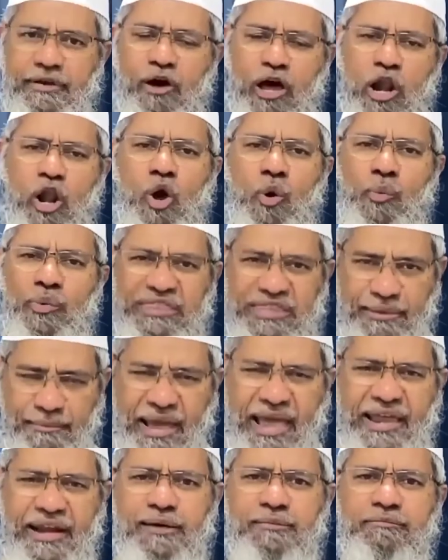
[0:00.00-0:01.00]
along with the
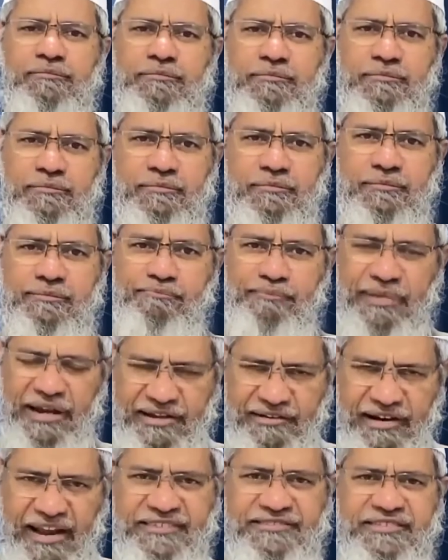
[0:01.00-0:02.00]
mahram. But
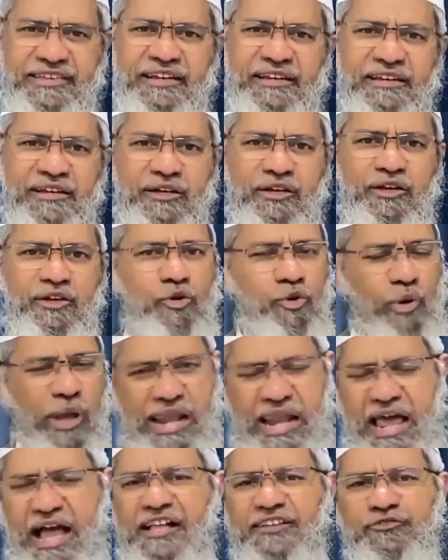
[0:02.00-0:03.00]
natural, you can
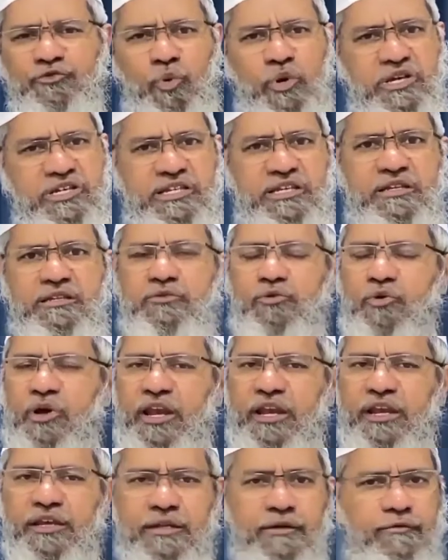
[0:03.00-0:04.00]
ask questions, you can
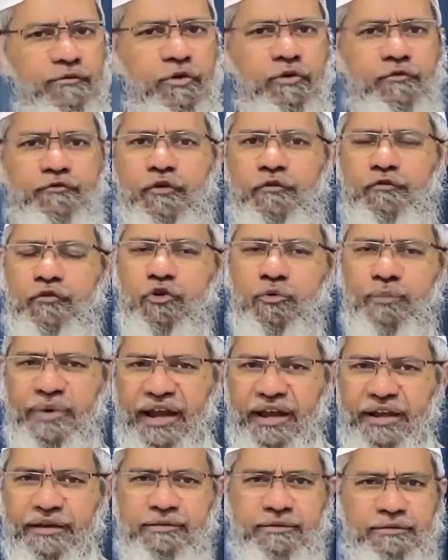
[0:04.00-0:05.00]
interview for a few
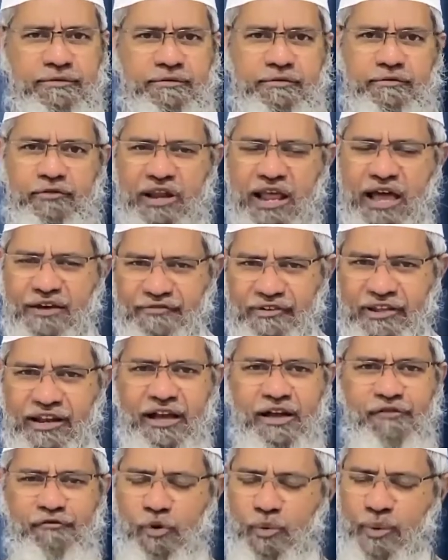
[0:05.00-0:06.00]
minutes, for half an
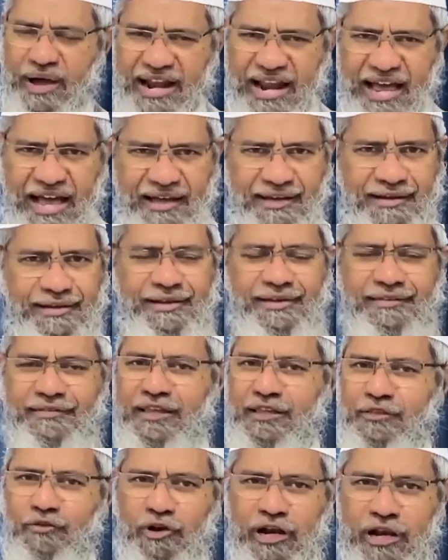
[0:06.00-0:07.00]
hour, for 1 hour. There
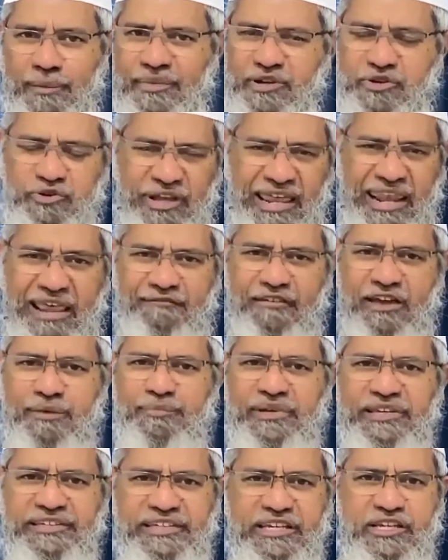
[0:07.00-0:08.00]
is no limit. You can have one
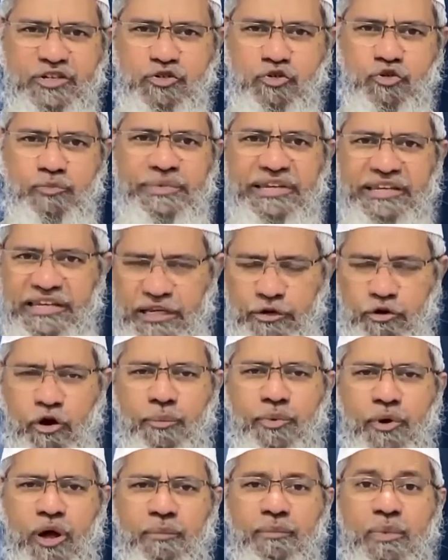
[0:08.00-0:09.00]
meeting, two meetings, no
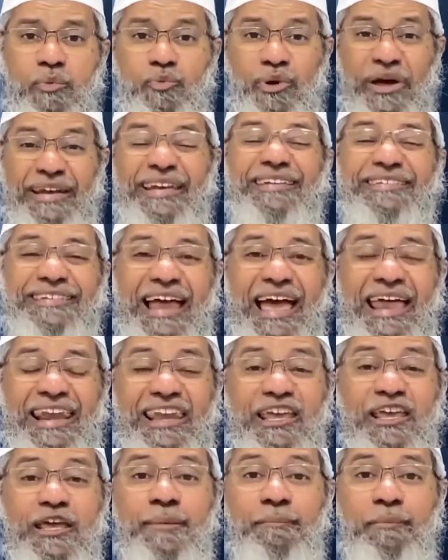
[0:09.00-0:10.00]
problem to understand,
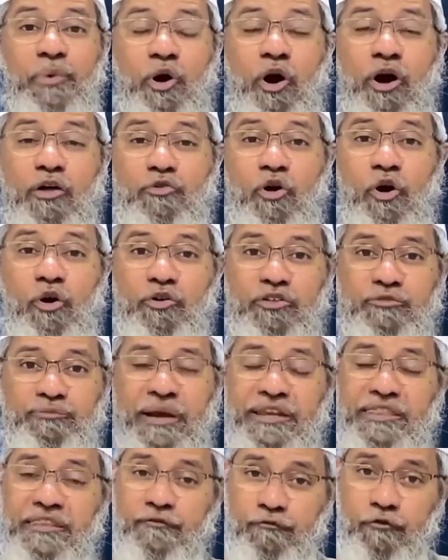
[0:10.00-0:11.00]
because you want to
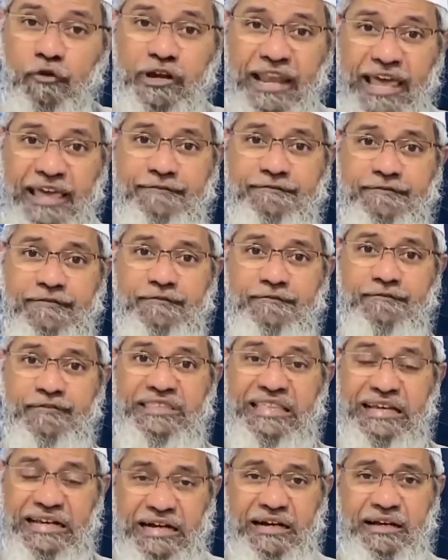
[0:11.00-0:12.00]
spend the full life with
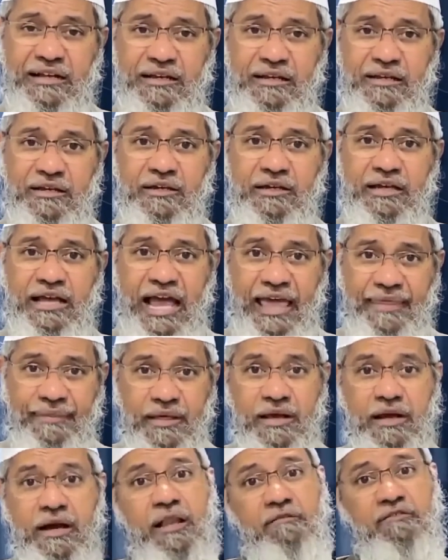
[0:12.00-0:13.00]
the girl and the
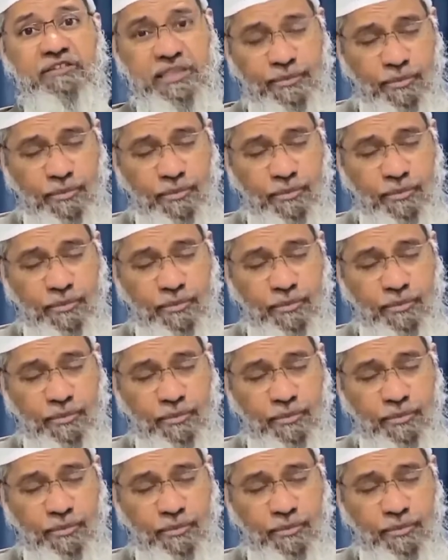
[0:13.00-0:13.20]
girl with the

+--

Leaving the pictures aside, transcribe exactly the lines from the one containing "[0:10.00-0:11.00]" to the final line of the entries above, both ends included.

[0:10.00-0:11.00]
because you want to
[0:11.00-0:12.00]
spend the full life with
[0:12.00-0:13.00]
the girl and the
[0:13.00-0:13.20]
girl with the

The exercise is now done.